Cem Anos de Solidão, obra clássica de Gabriel García Márquez, foi publicada há 58 anos, em 30 de maio de 1967. Foi apenas recentemente, porém, que chegou às telas a sua adaptação - iniciativa à qual o autor resistiu em vida.

O livro ganhou as telas em uma minissérie para a Netflix, cuja primeira parte estreou em dezembro do ano passado (a segunda, ainda em produção, não tem data para chegar). Foi a culminação de um esforço que atendeu às três exigências básicas da família do escritor: que a adaptação fosse em formato de série, que se passasse na Colômbia e que fosse falada em espanhol.

“As três coisas se cumpriram, e a família ficou muito satisfeita com o resultado”, disse Diego Ramirez, produtor da minissérie, durante participação no Rio2C, no Rio de Janeiro. As exigências, muito provavelmente, buscavam evitar o mesmo destino da adaptação de Amor nos Tempos de Cólera, falada em inglês e dirigida pelo britânico Mike Newell.

Obra inadaptável? Nem tanto


Cem Anos de Solidão foi, por anos, tida como uma obra impossível de adaptar, dada a complexidade do mundo fantástico construído por Gabo. No entanto, a equipe da série optou, deliberadamente, por não se prender a tal rótulo. “Como equipe criativa, não podíamos partir dessa postura, pois tínhamos a tarefa de fazer a adaptação”, disse Camila Brugés, roteirista da minissérie. “O que tentamos foi fazer as perguntas certas para decidir o que queríamos adaptar”.

De acordo com Camila, o maior desafio foi entender o que entraria na produção e o que teria que ficar de fora. A trama, afinal, acompanha várias gerações da família Buendía e o crescimento do povoado de Macondo, com toda sorte de acontecimentos - de amores proibidos a conflitos familiares e guerras.

“O que tínhamos que fazer era editar. Foi muito difícil deixar de lado momentos que são lindos nas páginas, mas que não cabiam na série porque tínhamos apenas 16 horas de tela”, contou, notando que “embora pareça muito, estávamos contando cem anos da história de uma família, da criação de um povo, um povo mítico, com suas próprias regras”.

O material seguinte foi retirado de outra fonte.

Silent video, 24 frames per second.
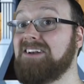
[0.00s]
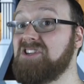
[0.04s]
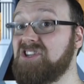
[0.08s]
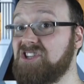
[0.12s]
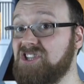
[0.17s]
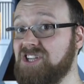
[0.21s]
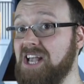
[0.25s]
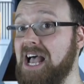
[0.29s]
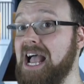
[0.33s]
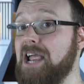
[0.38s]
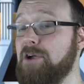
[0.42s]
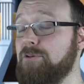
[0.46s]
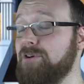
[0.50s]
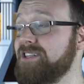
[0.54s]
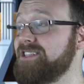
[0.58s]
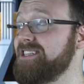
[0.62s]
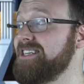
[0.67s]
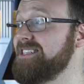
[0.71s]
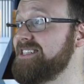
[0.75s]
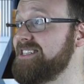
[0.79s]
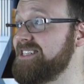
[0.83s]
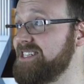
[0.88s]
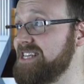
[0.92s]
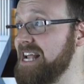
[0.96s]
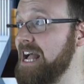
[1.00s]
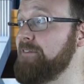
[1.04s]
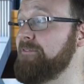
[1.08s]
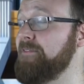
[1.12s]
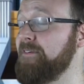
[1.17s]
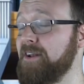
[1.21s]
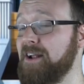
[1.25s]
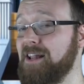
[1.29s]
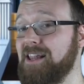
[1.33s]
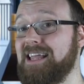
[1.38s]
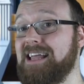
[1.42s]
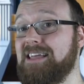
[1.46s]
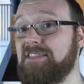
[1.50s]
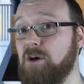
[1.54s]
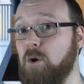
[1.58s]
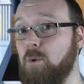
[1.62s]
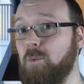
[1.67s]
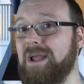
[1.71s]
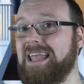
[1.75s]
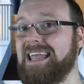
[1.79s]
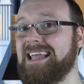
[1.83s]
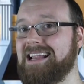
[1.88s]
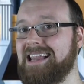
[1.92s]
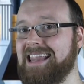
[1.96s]
and Cyrus is definitely
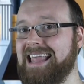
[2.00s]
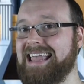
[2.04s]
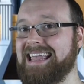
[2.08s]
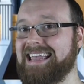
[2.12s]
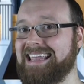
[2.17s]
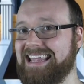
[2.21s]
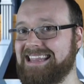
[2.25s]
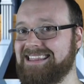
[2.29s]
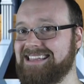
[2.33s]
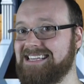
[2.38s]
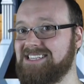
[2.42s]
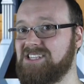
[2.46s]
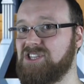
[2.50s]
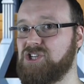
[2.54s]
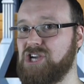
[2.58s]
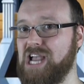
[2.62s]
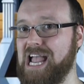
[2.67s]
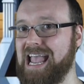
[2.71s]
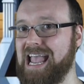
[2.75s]
the weak link in this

A roteirista encarou o trabalho de levar o mundo fantástico de Macondo para as telas menos como uma adaptação e mais como uma tradução - palavra que adotou após um encontro com a herdeira dos editores de Cem Anos de Solidão na Espanha. “Ela disse que o trabalho [da série] era como uma tradução da obra ao japonês, ao polonês ou a qualquer outra língua, porque o tradutor não é alguém que só traduz ao pé da letra, mas alguém que usa o conhecimento dessa outra língua para reconstruir a obra e questionar o significado de cada frase e o porquê de usar a língua de uma maneira ou outra”.

Camila prosseguiu: “Nós, roteiristas adaptadores, temos que fazer exatamente esse trabalho de entender qual a linguagem de Gabo, qual a nossa, e comunicar o que está por baixo da obra”.

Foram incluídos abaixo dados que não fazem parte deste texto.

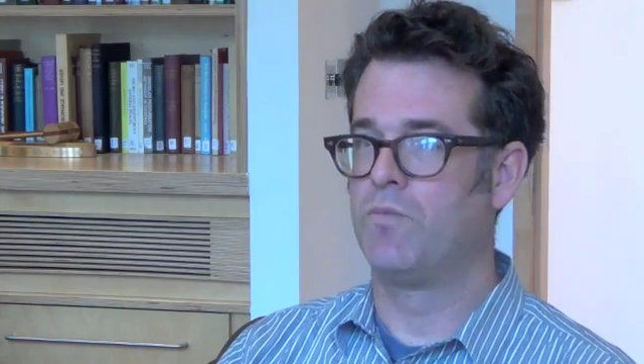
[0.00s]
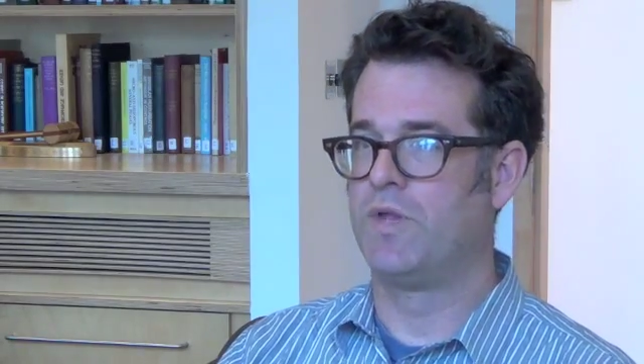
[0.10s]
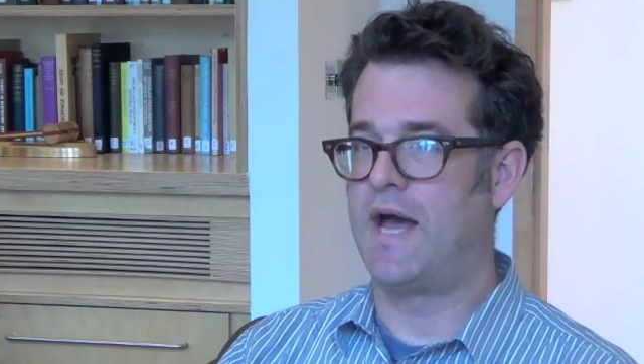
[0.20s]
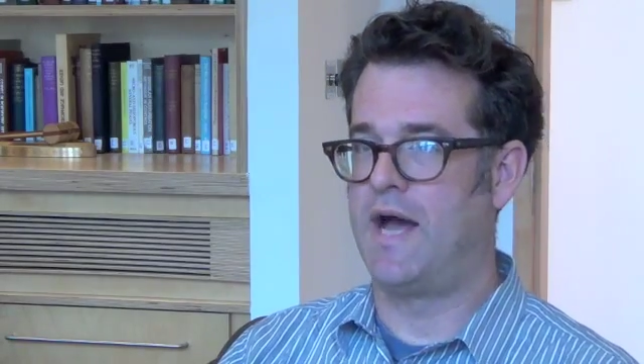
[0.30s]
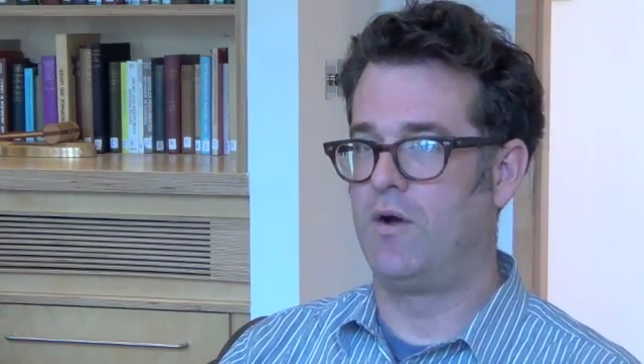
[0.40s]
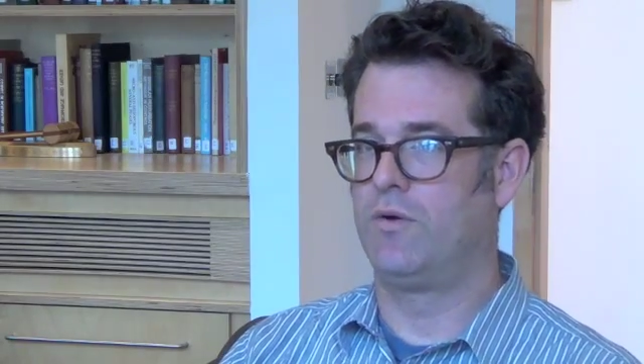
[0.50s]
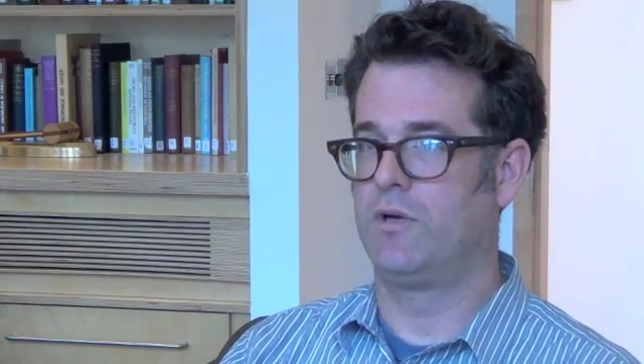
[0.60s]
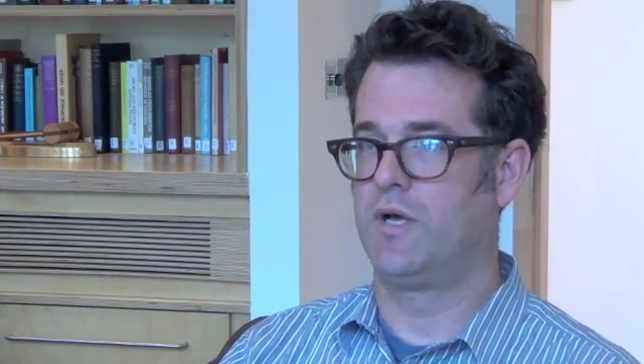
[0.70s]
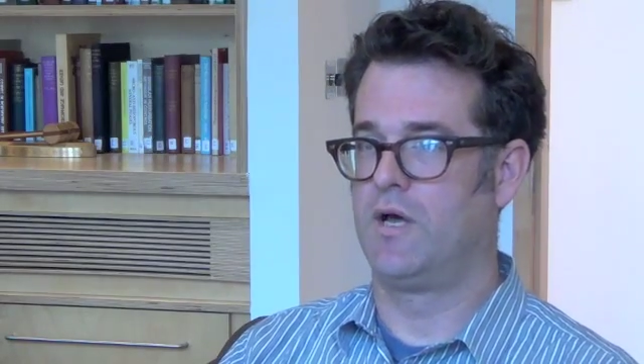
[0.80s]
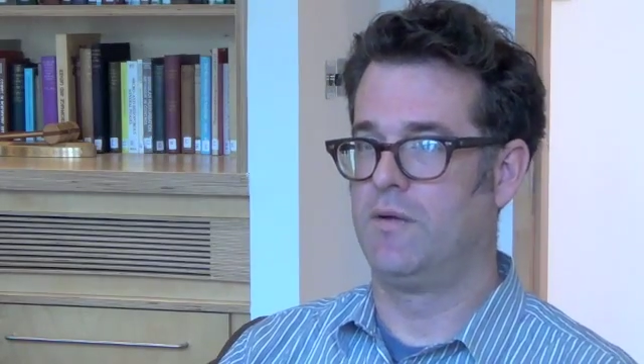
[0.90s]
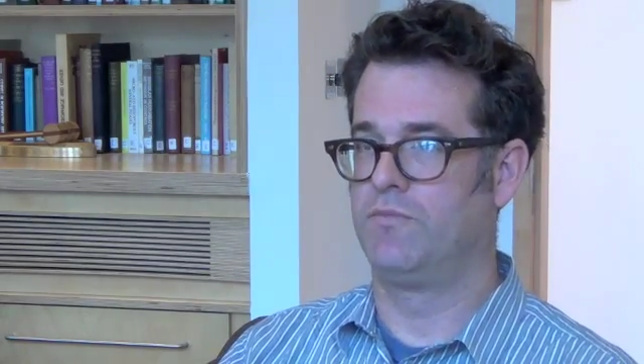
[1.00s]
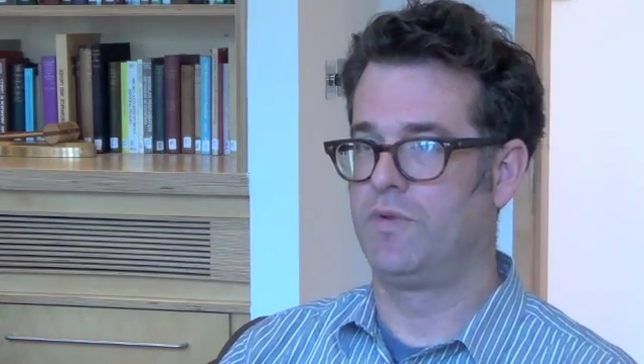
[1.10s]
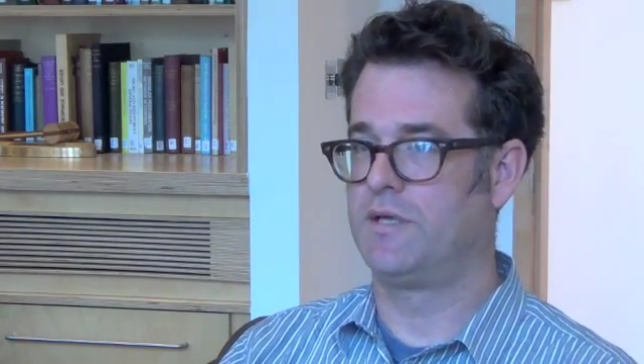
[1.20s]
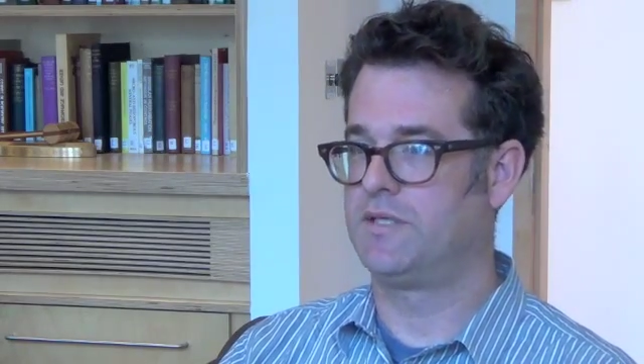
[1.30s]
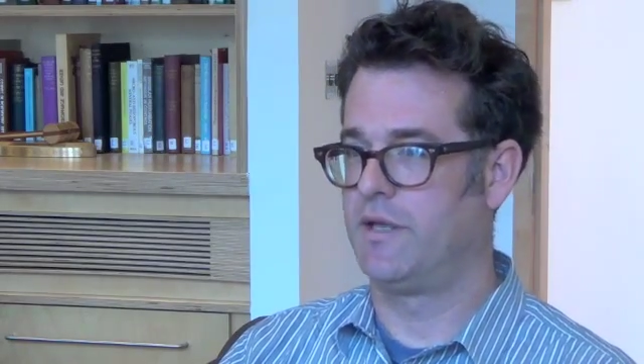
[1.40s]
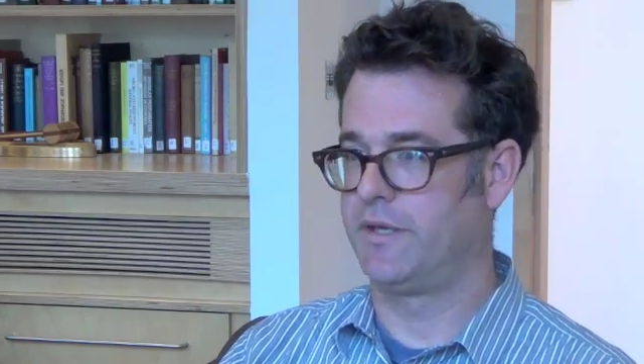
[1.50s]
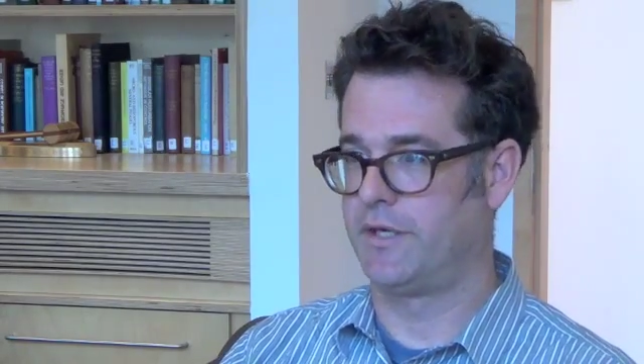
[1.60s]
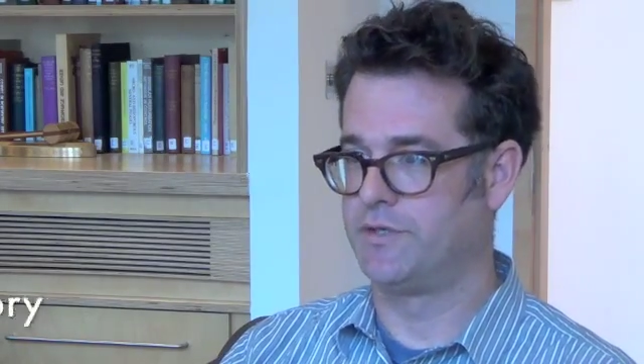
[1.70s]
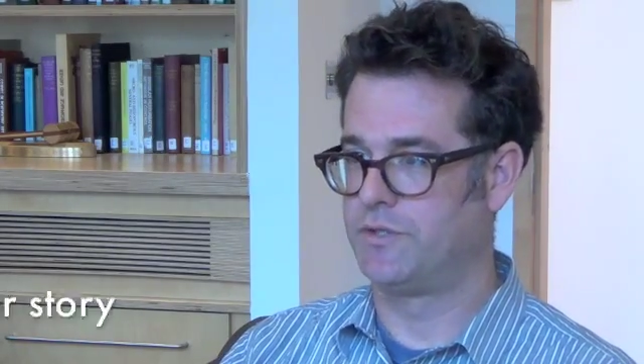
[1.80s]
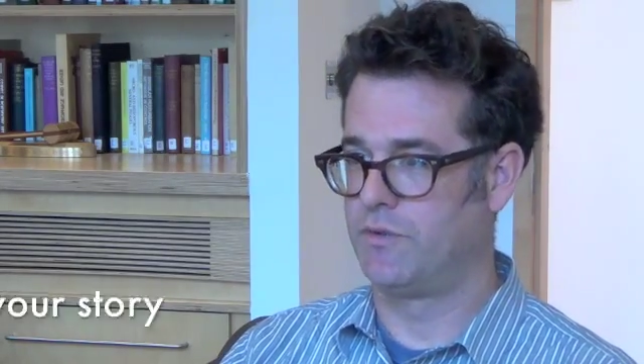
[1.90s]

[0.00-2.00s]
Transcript: without telling your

O processo foi longo, e começou com o trabalho do roteirista José Rivera, que por dois anos trabalhou para organizar a história de forma linear. “Foi uma decisão que tomaram com a Netflix, pensando que contá-la assim poderia ajudar o espectador a entrar na trama com mais facilidade”.

Foi aí que entraram em cena os outros quatro roteiristas que de fato escreveram os episódios: Camila, Natalia Santa, Albatros González e Maria Camila Aris, todos colombianos. Eles demoraram cerca de três anos e meio para escrever tudo, e ainda tiveram como missão garantir que a adaptação permanecesse autêntica - o que, confessou Camila, não foi particularmente difícil: “É impossível ‘descolombianar’ Cem Anos de Solidão, a história está muito ligada com as idiossincrasias colombianas e latino-americanas”.

A parte 2 e o Massacre das Bananeiras


A segunda parte da história, inclusive, retratará um momento inspirado em um triste acontecimento da história colombiana: o Massacre das Bananeiras. Na ocasião, em 1928, o exército colombiano abriu fogo contra trabalhadores da United Fruit Company na cidade de Aracataca, que faziam greve em favor de melhores condições de trabalho. O número exato de mortos nunca foi confirmado.

“Foi um momento que Gabo decidiu capturar, e nós pensamos muito em como contá-lo, porque ainda não houve uma recriação audiovisual, e muito menos a partir da ficção, do massacre”, lembrou Camila. “Fomos muito precisos na investigação histórica, para retratá-lo como deveria ser retratado - neste sentido, é um documento histórico”.

A primeira parte de Cem Anos de Solidão, com oito episódios, já está disponível na Netflix.